Dernière page du projet de restructuration de l’IFAI remis fin 1971 au Ministère des Affaires étrangères par Emmanuel Laroche

Lettre d’Emmanuel Laroche à P. Devambez concernant la publication d’un volume dans la collection “Bibliothèque archéologique et historique”, 1er août 1973.

Brouillon du budget 1972 de l’IFAI et paragraphes où l’on propose une augmentation de 70 % pour le personnel local

En février 1971 Emmanuel Laroche propose au Ministère des Affaires étrangères un plan de restructuration de l’IFÉA assez visionnaire.
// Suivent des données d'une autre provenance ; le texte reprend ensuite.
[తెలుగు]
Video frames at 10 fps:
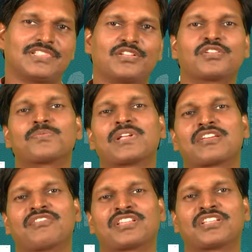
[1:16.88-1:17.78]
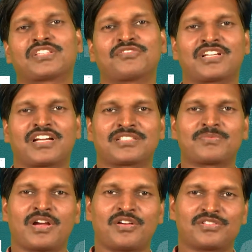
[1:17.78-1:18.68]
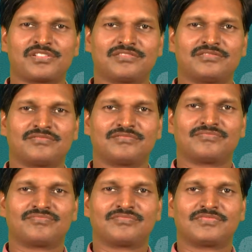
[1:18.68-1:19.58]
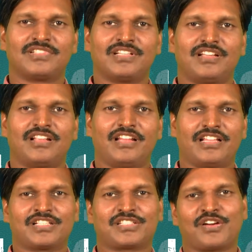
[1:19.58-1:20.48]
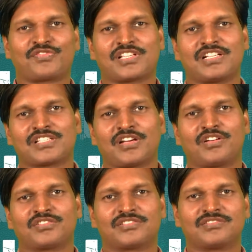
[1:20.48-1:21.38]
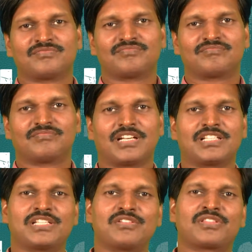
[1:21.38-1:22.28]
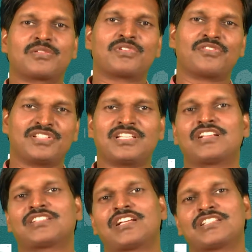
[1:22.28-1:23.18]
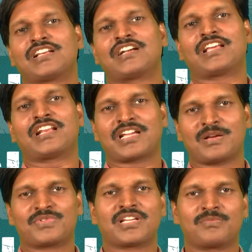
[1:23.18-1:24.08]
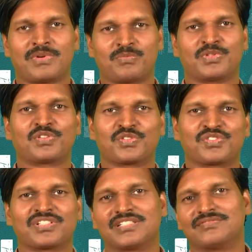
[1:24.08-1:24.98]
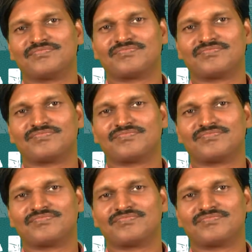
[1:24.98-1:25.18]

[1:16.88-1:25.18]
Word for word: ఈరోజు మనకి వ్యక్తిత్వ వికాసం కావచ్చు లేదా సాఫ్ట్ స్కిల్స్ కావచ్చు మన జీవితంలో విజయాలు సాధించాలంటే అనేక అంశాలు మన ముందుకు వస్తున్నాయి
Se plaçant dans une optique interdisciplinaire, soucieux des enjeux contemporains et conscient de l’importance géostratégique de la Turquie, il propose explicitement dans ce plan d’ouvrir l’archéologie aux “sciences humaines”. La réforme de 1975 – qui verra l’IFAI transformé en IFÉA – paraît en grande partie inspirée de ses judicieuses propositions. Il manifeste aussi une attention pour l’organisation pratique et matérielle de l’institut – en 1968 il fait faire un mur de séparation côté İstiklâl –, comme pour le sort du personnel local pour qui il réclame une augmentation de 70 % (!) dans son projet de budget pour 1972.

Durant les années Laroche, l’IFAI publie six volumes importants de sa collection “Bibliothèque archéologique et historique” (G. Dumézil, J. Matuz, R. Mantran, N. Beldiceanu, K. Özbayırı, R. Ünal) – aucun ne concerne l’archéologie – et la bibliothèque est réorganisée à l’initiative du directeur et fait des acquisitions importantes. Les liens avec l’Ambassade et le Consulat semblent étroits et l’IFAI donne encore chaque 31 décembre des étrennes aux “cavas/kavas” de l’Ambassade, les personnes chargées de la sécurité, comme à diverses oeuvres de bienfaisance (lutte contre la tuberculose, Œuvres de Saint Vincent de Paul, Croissant Rouge, Œuvres françaises Saint Louis, Saint Benoît, … ). L’institut est par ailleurs abonné au Journal d’Orient, quotidien francophone, jusqu’à l’extinction de celui-ci en août 1971 (il avait été fondé en 1918 par Albert Carasso/Karasu).

Emmanuel Laroche démissionne en août 1974. Robert Mantran qui est pressenti par le Ministère des Affaires étrangères pour lui succéder décline finalement la proposition.